All of the entries must be reproduced exactly, with no images carried over.

------

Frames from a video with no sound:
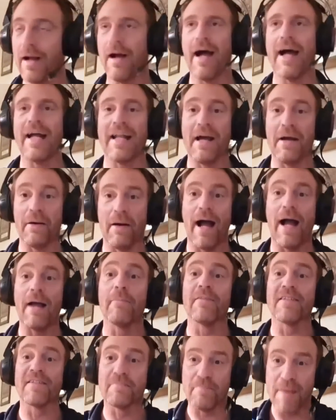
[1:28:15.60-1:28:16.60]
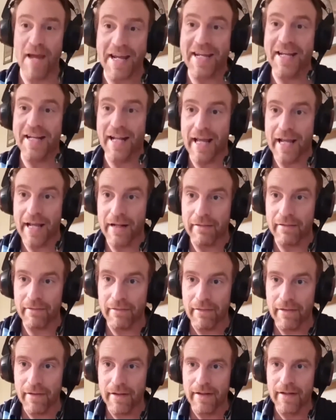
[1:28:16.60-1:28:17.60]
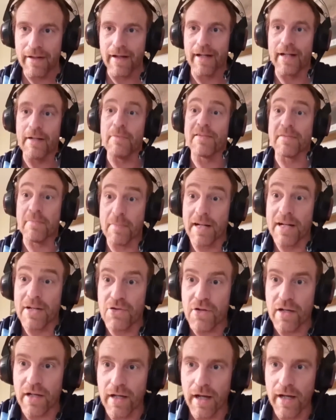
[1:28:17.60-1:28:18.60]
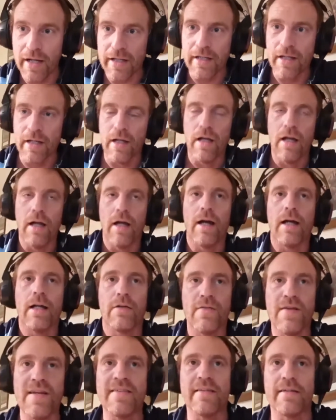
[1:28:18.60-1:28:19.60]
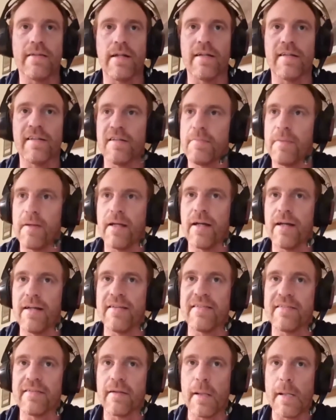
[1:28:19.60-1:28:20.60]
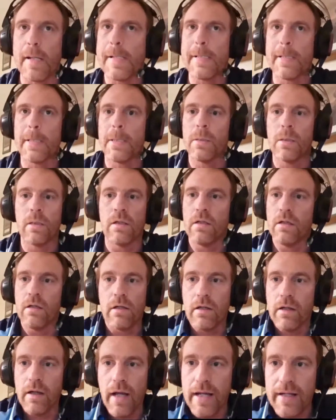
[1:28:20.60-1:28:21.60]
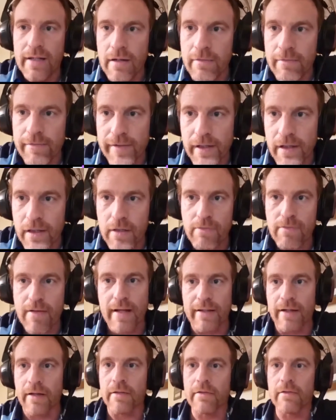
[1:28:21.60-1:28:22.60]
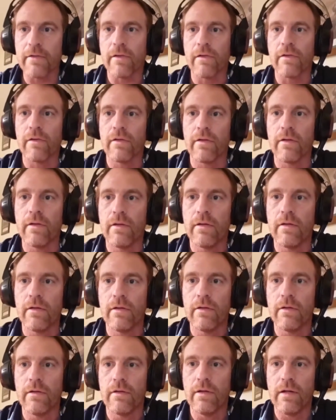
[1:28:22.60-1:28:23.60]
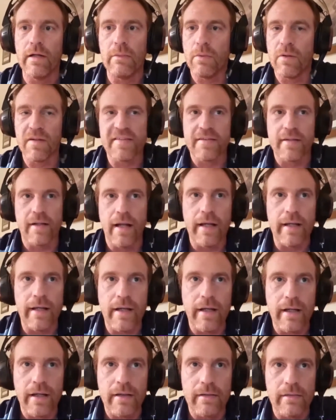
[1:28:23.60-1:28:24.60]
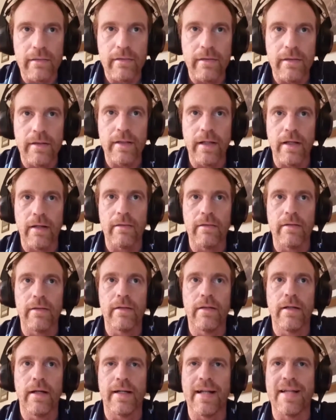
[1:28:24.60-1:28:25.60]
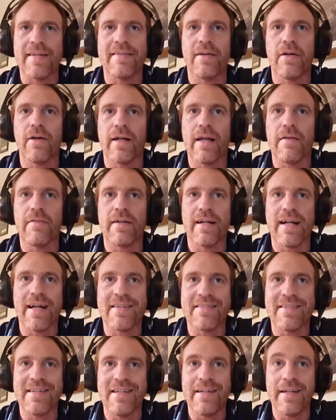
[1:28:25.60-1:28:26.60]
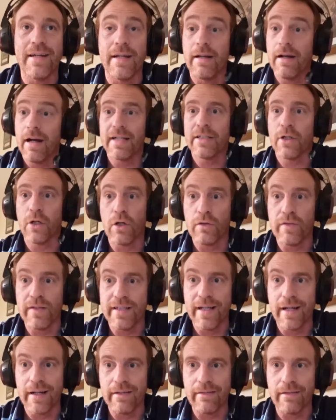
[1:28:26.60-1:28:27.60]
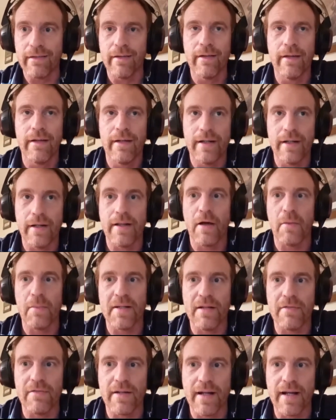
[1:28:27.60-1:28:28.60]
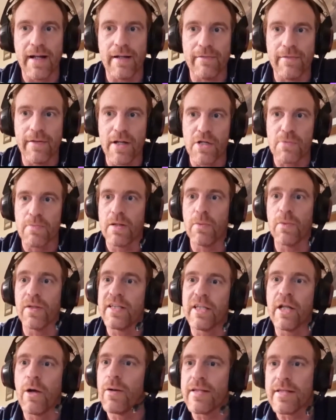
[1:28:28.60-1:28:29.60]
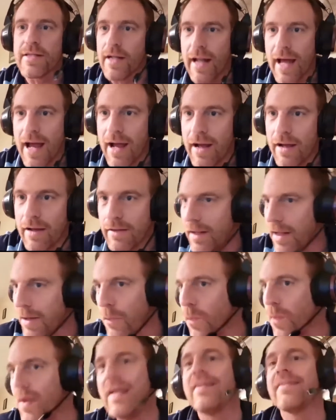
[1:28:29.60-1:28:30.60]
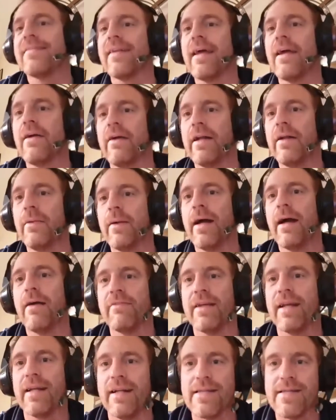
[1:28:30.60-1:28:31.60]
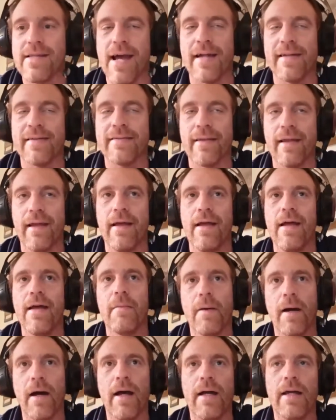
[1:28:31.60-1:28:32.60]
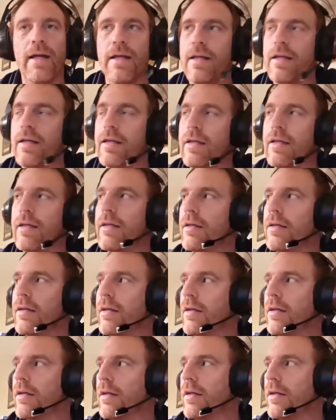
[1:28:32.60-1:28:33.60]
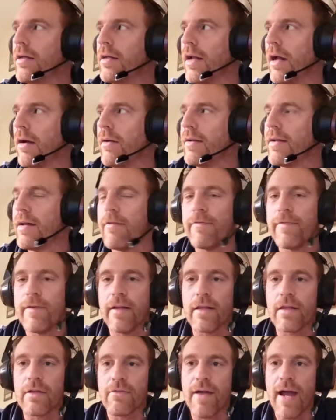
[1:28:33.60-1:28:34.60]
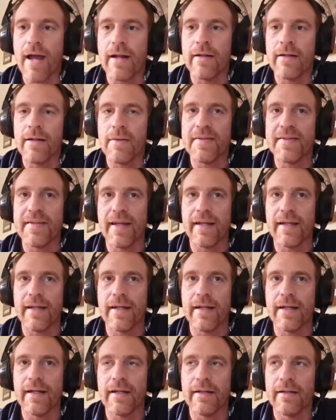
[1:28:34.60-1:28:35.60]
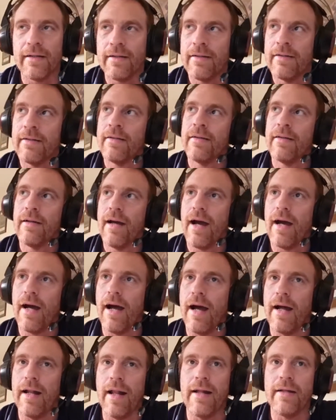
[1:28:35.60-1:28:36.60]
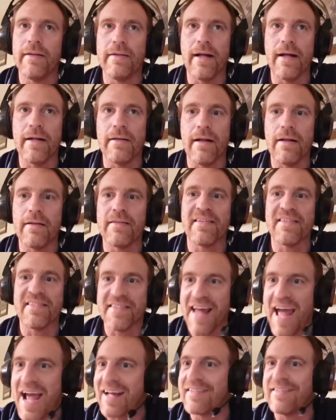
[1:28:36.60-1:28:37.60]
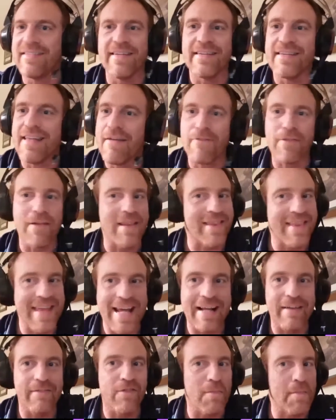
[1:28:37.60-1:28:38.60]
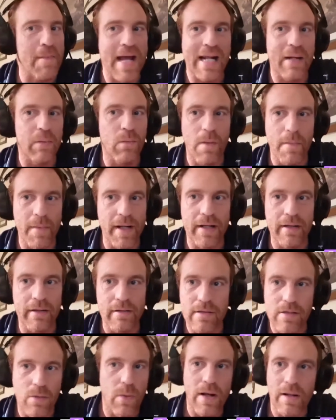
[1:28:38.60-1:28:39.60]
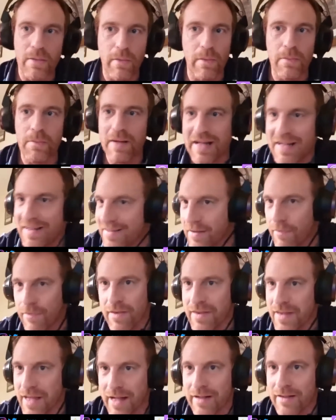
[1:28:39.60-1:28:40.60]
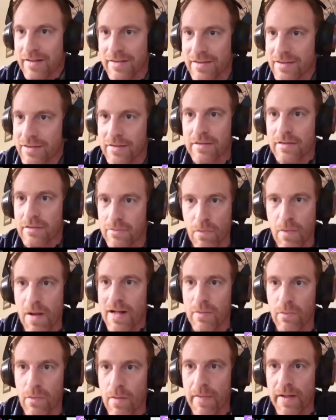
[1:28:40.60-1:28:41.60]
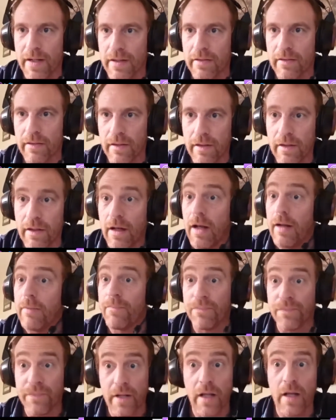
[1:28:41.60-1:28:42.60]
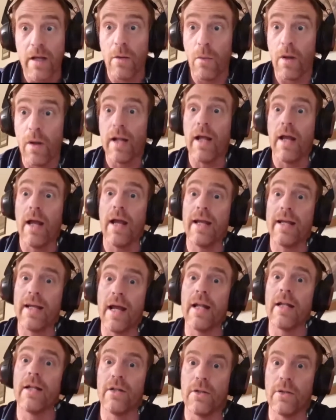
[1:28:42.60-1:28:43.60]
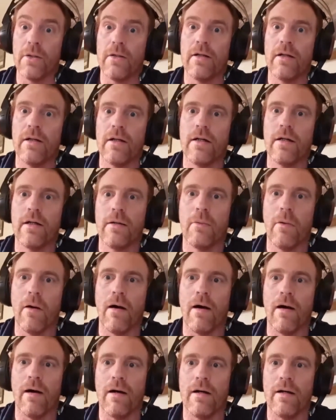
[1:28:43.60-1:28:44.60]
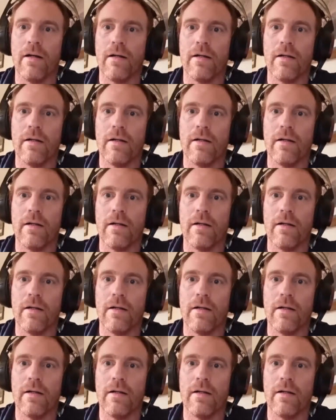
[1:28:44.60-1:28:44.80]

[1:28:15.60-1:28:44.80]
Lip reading: I don't know, I'm speculating, and he was a military guy. And the reason he didn't is because he didn't feel threatened. He wasn't like a, you know, unless he got given an STD. I don't know if he did. You know, that would be a different kettle of fish. But he wouldn't know until like weeks later anyway after the test. But he, you know, he didn't feel threatened. He was like and sex is a different thing for men and women to when it means different things for men and women. Bloody hell. Well, this is like never ending.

------

■ Problem solution ■
Frames from a video with no sound:
[1:28:15.60-1:28:16.60]
[1:28:16.60-1:28:17.60]
[1:28:17.60-1:28:18.60]
[1:28:18.60-1:28:19.60]
[1:28:19.60-1:28:20.60]
[1:28:20.60-1:28:21.60]
[1:28:21.60-1:28:22.60]
[1:28:22.60-1:28:23.60]
[1:28:23.60-1:28:24.60]
[1:28:24.60-1:28:25.60]
[1:28:25.60-1:28:26.60]
[1:28:26.60-1:28:27.60]
[1:28:27.60-1:28:28.60]
[1:28:28.60-1:28:29.60]
[1:28:29.60-1:28:30.60]
[1:28:30.60-1:28:31.60]
[1:28:31.60-1:28:32.60]
[1:28:32.60-1:28:33.60]
[1:28:33.60-1:28:34.60]
[1:28:34.60-1:28:35.60]
[1:28:35.60-1:28:36.60]
[1:28:36.60-1:28:37.60]
[1:28:37.60-1:28:38.60]
[1:28:38.60-1:28:39.60]
[1:28:39.60-1:28:40.60]
[1:28:40.60-1:28:41.60]
[1:28:41.60-1:28:42.60]
[1:28:42.60-1:28:43.60]
[1:28:43.60-1:28:44.60]
[1:28:44.60-1:28:44.80]

[1:28:15.60-1:28:44.80]
Lip reading: I don't know, I'm speculating, and he was a military guy. And the reason he didn't is because he didn't feel threatened. He wasn't like a, you know, unless he got given an STD. I don't know if he did. You know, that would be a different kettle of fish. But he wouldn't know until like weeks later anyway after the test. But he, you know, he didn't feel threatened. He was like and sex is a different thing for men and women to when it means different things for men and women. Bloody hell. Well, this is like never ending.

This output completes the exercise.